# llmux
[](https://crates.io/crates/llmux)
[](https://github.com/doublewordai/llmux)
LLM multiplexer for vLLM. Host multiple models on a single GPU, switching
between them on demand using vLLM's sleep/wake API.
When a request arrives for a model that isn't currently loaded, llmux puts the
active model to sleep (freeing GPU memory) and wakes the requested model. The
OpenAI-compatible API stays up throughout - clients just change the `model`
field.
## How it works
```
Client requests
|
+---------+
| llmux | port 3000 (OpenAI-compatible)
+---------+
/ \
[vLLM:8001] [vLLM:8002]
(active) (sleeping)
```
llmux spawns vLLM processes lazily on first request and manages their
lifecycle. Only one model is active at a time - the rest are sleeping
(weights offloaded to CPU or discarded) or stopped entirely.
### Sleep levels
| **L1** | Slow (offload to CPU) | Fast (~1s) | Most | High (holds weights) | Partial | Model you expect to return to soon |
| **L2** | Fast (~1s) | Slow (reload from disk) | Most | None | No (KV cache, CUDA graphs lost) | Model you may not need for a while |
| **L3** (CUDA suspend) | Fast (~3s, ~15s at TP=2) | Fast (~3s, ~7s at TP=2) | All (100%) | High (holds VRAM) | Full | Like L1, but frees 100% GPU |
| **L4** (CRIU) | ~27s (checkpoint to disk) | ~15s (restore) | All (100%) | None | Full (KV cache, CUDA graphs, allocator) | Many models; lowest resource usage while sleeping |
| **L5** | Kill process | Cold start | All | None | No | Fallback / cleanup |
If L1-L4 sleep fails, llmux automatically escalates to L5 (kill) to guarantee
GPU memory is freed.
#### CUDA suspend (level 3)
Uses `cuda-checkpoint --toggle` to suspend CUDA state and copy VRAM to host
RAM. The process stays alive — no serialization, no CRIU. Wake is just another
toggle to copy state back to GPU.
Like L1, this holds state in CPU RAM. Unlike L1, it frees 100% of GPU memory
(L1 keeps ~500 MiB for CUDA context) and preserves full state.

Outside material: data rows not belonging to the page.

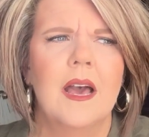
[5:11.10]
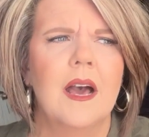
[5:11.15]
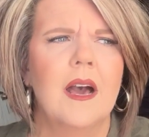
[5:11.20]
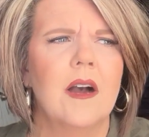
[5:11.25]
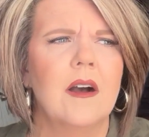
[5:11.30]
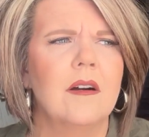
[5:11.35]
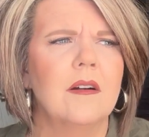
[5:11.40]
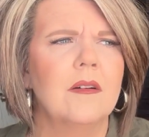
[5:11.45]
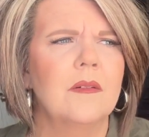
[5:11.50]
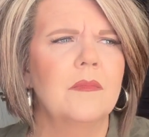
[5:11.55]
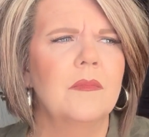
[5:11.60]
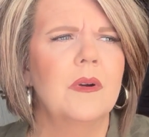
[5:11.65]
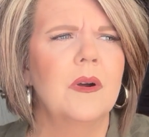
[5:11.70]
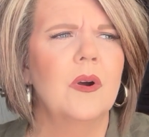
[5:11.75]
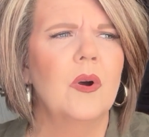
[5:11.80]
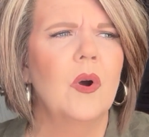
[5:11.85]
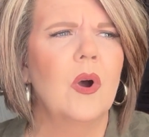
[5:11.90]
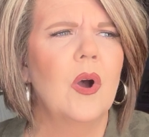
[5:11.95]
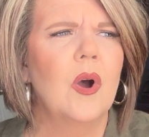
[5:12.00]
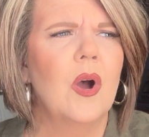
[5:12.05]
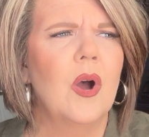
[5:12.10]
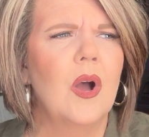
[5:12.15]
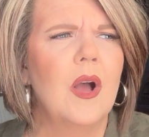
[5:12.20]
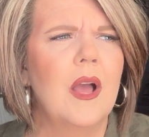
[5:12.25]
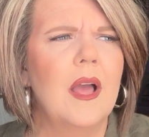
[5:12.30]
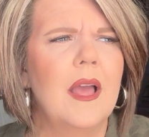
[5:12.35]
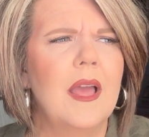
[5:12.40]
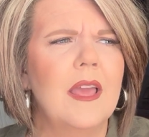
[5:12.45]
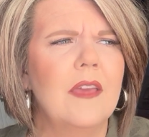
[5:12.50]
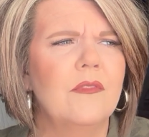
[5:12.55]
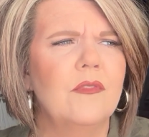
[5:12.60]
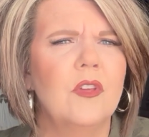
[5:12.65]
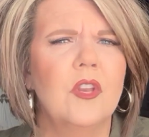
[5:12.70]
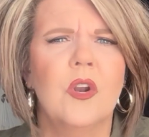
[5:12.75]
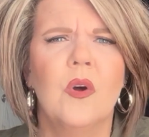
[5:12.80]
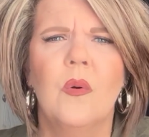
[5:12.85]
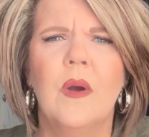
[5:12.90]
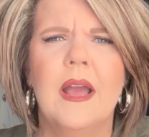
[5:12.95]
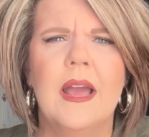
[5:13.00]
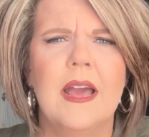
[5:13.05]
Um, if you
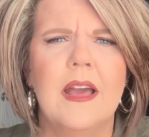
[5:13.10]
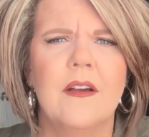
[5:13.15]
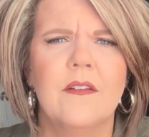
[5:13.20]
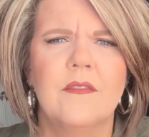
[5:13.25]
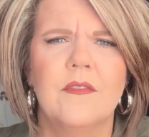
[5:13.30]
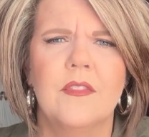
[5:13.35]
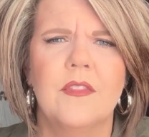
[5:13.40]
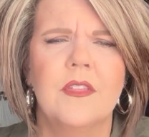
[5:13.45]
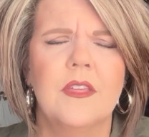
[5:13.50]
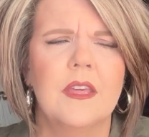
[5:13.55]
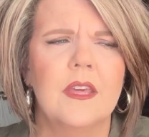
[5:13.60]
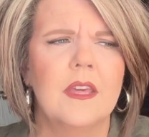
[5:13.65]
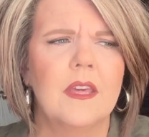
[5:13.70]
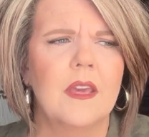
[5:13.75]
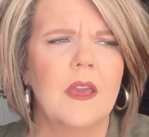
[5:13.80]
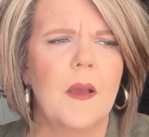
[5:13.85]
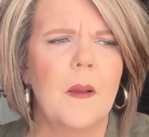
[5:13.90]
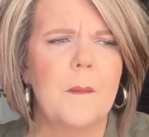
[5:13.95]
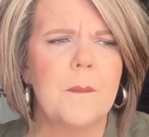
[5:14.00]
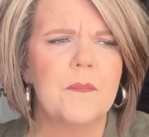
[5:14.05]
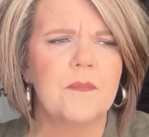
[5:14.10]
don't have the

For TP>1, llmux coordinates NCCL teardown before checkpoint and rebuild after
restore. This requires patched vLLM with `suspend_nccl`/`resume_nccl` support
(included in the Docker image).
**Requirements:**
- `cuda-checkpoint` utility (included in Docker image)
- Root access (or passwordless `sudo` for `cuda-checkpoint`)
- For TP>1: `--enforce-eager` and `--disable-custom-all-reduce` in `extra_args`
#### CRIU checkpoint (level 4)
CRIU checkpointing uses `cuda-checkpoint` and `criu` to snapshot the entire
vLLM process tree to disk, then kill it. On restore, CRIU brings the process
back with all state intact — including GPU VRAM contents, KV cache, CUDA
graphs, and the warmed memory allocator. First inference after restore is ~30ms
(no warmup needed).
**Requirements:**
- CRIU 4.x with the CUDA plugin (`libcuda_plugin.so`) (included in Docker image)
- `cuda-checkpoint` utility (included in Docker image)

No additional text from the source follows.